Cette initiative intervient alors que plusieurs articles de la proposition de loi font l’objet de désaccords entre le Gouvernement et les députés. L’exécutif entend ainsi demander aux Sages de déterminer si les dispositions contestées peuvent être valablement examinées et adoptées par l’Assemblée nationale.
La saisine du Conseil constitutionnel a pour conséquence immédiate la suspension de la séance plénière consacrée à l’examen du texte. Les travaux parlementaires sur la proposition de loi devront donc attendre la décision de la haute juridiction.

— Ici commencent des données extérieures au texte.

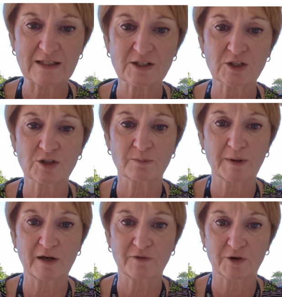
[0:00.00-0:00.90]
We listen to them
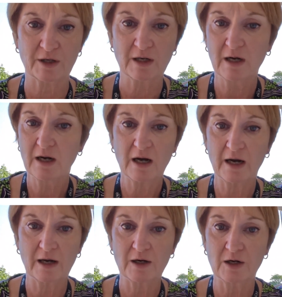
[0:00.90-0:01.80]
both on
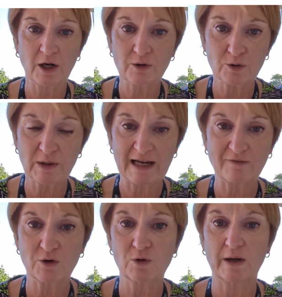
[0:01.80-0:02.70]
a local
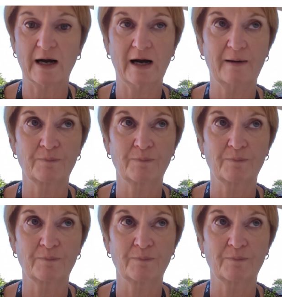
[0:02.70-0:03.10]
level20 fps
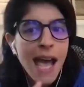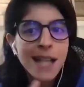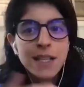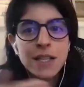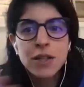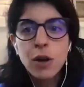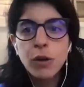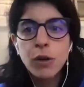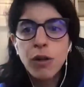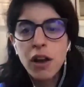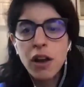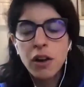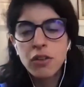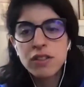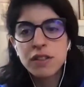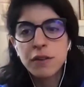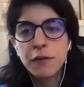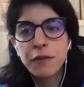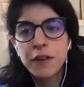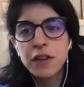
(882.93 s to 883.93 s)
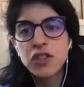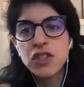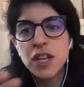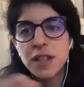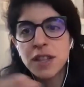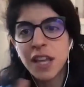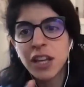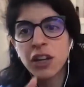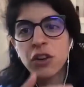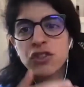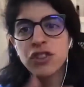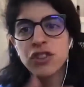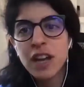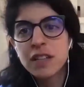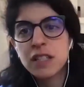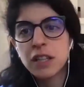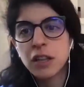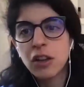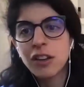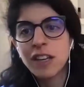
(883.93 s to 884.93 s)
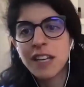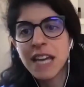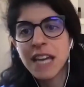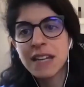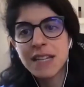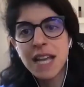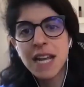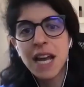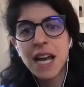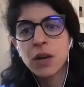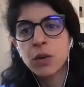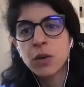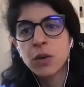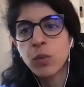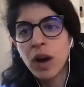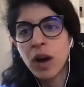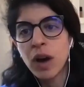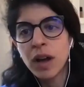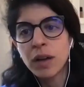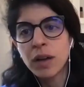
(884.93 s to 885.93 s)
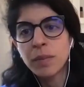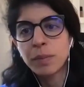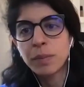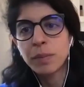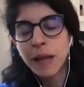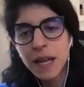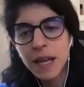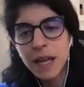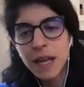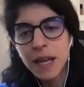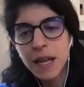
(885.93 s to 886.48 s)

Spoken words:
it's no longer sufficient that you're just looking at data in one place.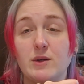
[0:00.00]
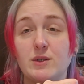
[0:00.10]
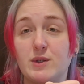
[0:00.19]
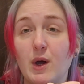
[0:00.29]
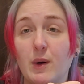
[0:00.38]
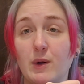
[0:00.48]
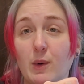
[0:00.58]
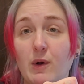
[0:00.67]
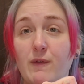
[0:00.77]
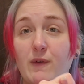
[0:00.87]
So in
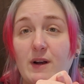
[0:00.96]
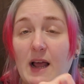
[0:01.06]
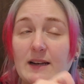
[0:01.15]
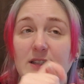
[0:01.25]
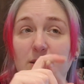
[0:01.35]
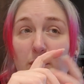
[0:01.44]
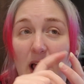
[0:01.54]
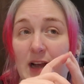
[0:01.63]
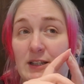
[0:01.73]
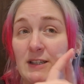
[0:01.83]
order for it not to
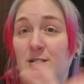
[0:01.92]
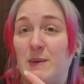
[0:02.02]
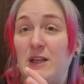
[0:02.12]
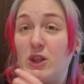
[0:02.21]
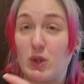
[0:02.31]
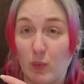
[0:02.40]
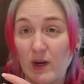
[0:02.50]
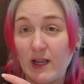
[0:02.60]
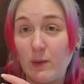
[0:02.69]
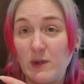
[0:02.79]
splash on speed
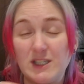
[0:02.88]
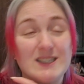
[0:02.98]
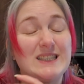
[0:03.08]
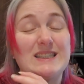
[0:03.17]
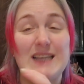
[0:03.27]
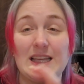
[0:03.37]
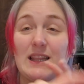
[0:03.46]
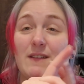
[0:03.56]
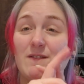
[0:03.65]
three, which is insanely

Le Conseil constitutionnel disposera d’un délai de huit jours pour statuer. Sa décision sera particulièrement attendue puisqu’elle déterminera la suite de la procédure parlementaire concernant l’encadrement des fonds spéciaux.

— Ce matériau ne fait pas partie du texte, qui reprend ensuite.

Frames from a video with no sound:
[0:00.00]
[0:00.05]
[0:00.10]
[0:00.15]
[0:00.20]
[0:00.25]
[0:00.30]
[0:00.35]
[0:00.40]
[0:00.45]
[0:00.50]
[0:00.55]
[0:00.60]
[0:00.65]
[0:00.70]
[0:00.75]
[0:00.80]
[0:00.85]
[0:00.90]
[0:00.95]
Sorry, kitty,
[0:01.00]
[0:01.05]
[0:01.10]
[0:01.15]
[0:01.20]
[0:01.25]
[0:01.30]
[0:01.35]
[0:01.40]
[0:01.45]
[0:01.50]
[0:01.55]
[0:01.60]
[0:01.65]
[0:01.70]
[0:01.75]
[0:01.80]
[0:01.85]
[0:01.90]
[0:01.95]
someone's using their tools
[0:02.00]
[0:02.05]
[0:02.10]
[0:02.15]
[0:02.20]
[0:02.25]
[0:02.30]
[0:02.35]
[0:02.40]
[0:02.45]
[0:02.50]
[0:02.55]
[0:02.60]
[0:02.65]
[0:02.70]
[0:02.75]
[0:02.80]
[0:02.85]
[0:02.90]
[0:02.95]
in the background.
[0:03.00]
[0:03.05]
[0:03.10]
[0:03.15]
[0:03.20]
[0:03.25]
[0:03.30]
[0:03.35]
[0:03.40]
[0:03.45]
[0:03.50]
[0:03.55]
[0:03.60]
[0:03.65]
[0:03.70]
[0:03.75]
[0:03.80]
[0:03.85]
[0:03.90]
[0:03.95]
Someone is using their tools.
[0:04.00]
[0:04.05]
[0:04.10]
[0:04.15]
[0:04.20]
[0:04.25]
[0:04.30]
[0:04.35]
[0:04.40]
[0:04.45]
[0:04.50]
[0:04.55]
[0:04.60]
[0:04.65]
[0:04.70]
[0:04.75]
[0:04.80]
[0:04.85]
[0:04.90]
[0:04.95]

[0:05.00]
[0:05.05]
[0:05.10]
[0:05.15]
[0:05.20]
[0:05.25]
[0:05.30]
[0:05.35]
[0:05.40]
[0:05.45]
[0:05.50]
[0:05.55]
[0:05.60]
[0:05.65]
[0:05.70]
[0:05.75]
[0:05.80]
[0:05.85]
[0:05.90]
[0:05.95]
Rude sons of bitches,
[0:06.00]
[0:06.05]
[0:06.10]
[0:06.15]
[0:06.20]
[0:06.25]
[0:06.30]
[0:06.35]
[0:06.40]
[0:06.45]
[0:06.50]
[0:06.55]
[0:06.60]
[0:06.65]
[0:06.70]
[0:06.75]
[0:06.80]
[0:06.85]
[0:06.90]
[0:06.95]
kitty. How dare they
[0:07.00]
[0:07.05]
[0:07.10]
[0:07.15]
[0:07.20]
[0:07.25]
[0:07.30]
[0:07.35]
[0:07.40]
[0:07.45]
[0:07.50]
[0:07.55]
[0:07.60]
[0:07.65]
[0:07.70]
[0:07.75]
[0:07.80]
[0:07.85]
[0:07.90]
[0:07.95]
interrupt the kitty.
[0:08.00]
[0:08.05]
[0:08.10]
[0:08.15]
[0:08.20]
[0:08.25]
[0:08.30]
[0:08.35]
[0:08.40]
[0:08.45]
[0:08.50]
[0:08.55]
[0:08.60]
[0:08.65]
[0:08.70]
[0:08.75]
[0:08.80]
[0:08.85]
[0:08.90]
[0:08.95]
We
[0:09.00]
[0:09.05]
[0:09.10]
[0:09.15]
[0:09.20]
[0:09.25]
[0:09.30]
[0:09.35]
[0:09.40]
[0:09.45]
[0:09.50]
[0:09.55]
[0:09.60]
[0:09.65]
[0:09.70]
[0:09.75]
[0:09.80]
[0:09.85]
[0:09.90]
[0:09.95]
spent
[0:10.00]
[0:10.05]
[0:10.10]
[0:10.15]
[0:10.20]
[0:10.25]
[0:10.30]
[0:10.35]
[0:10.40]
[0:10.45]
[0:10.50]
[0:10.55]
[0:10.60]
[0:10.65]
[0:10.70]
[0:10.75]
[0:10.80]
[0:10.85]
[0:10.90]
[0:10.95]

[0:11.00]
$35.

Cette saisine intervient dans un contexte de fortes divergences autour de ce texte. Les députés de PASTEF défendent un renforcement du contrôle et de la transparence dans l’utilisation des fonds spéciaux, tandis que le Gouvernement conteste certaines dispositions de la proposition.
Le dossier quitte donc momentanément l’hémicycle pour se retrouver devant le Conseil constitutionnel, dont la décision sera déterminante pour la poursuite ou non de l’examen des dispositions litigieuses.